How to run multiple commands while using sudo as another user

I need to run two or more commands as another user in Linux. For example, using "root", I need to sudo to another user and do something like "cd /tmp/; ls -ltr".

If I do: "sudo -i -u john.smith whoami" without the double quotes, it will tell me I am john.smith.

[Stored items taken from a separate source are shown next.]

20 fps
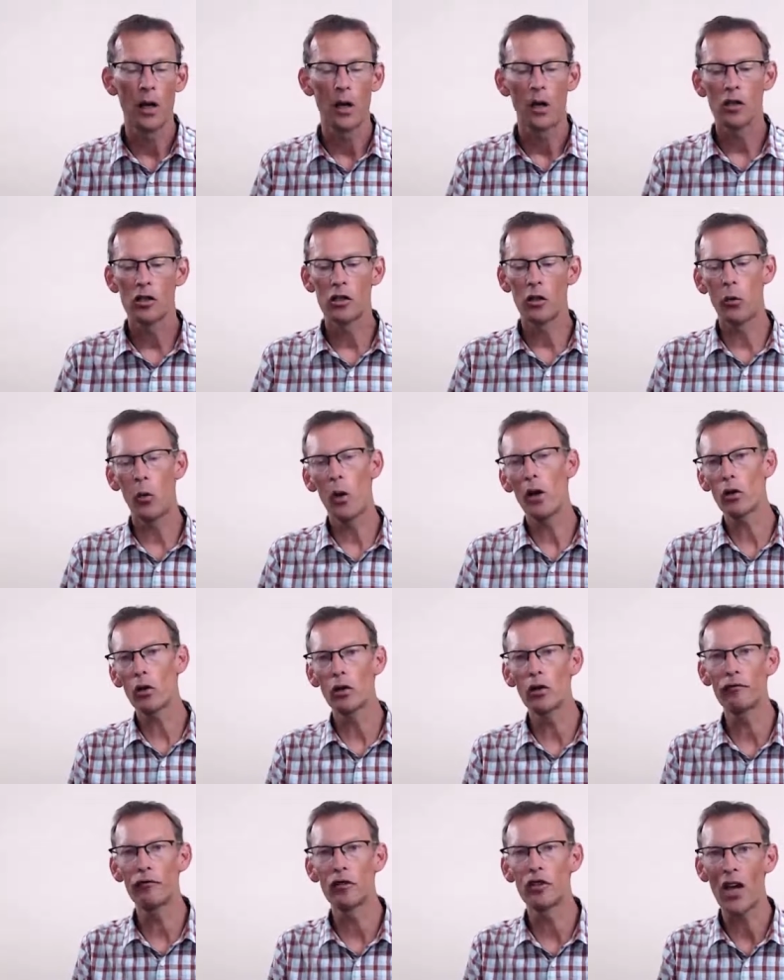So if we're
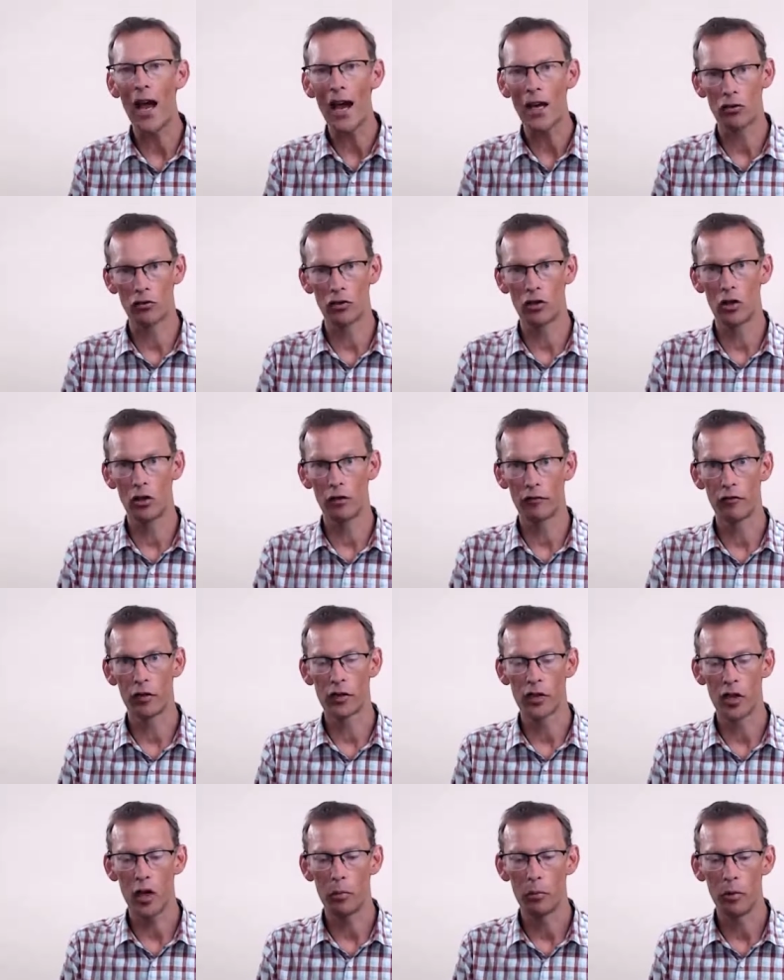looking for a tax return, for
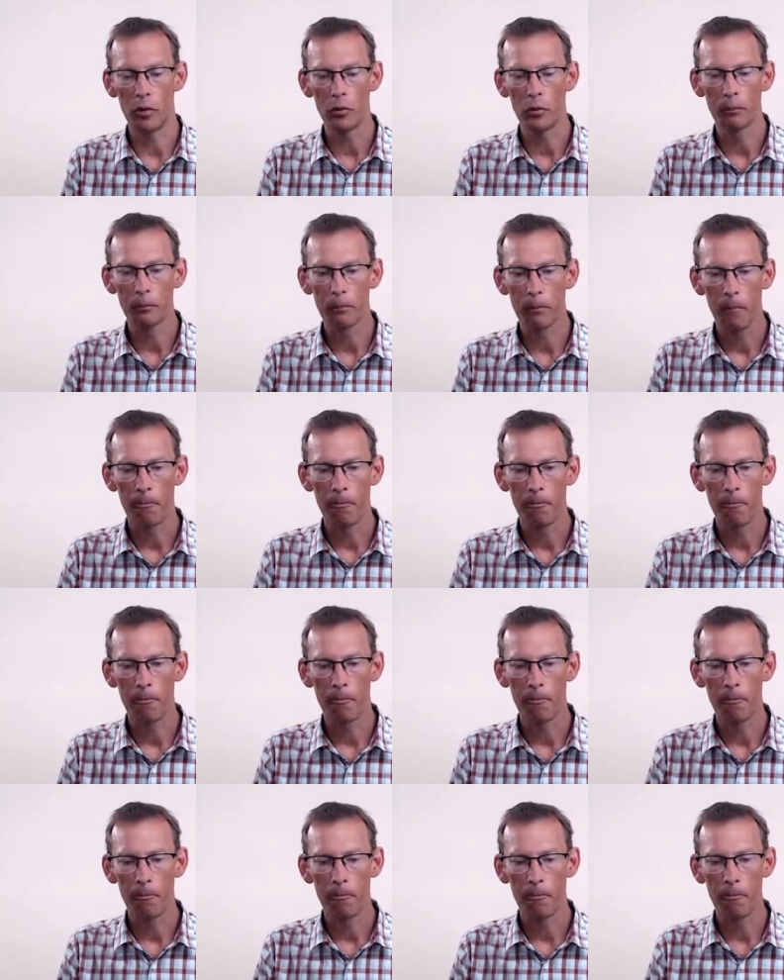example,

Now I want to expand that do whoami, change directories, and execute an ls command while using "root" to sudo as john.smith.

Upvotes: 3

Views: 4558

Answers (2)

ruakh
ruakh

Reputation: 183602

Bash supports a -c flag that lets you specify the command to run as a command-line argument — basically an inline Bash script. That means you can easily combine multiple commands into a single call to bash, which is then easily sudo-ed:

sudo -i -u john.smith bash -c 'whoami ; cd /tmp/ ; ls -ltr'

or

sudo -i -u john.smith \
  bash -c ' whoami
            cd /tmp/
            ls -ltr
          '

(Other shell languages have the same feature.)

Upvotes: 5

Nick
Nick

Reputation: 10559

You can make small shell script file and start it with sudo.

Another thing I often useon Ubuntu is to make "sudo su" - this give me root shell and I proceed from there.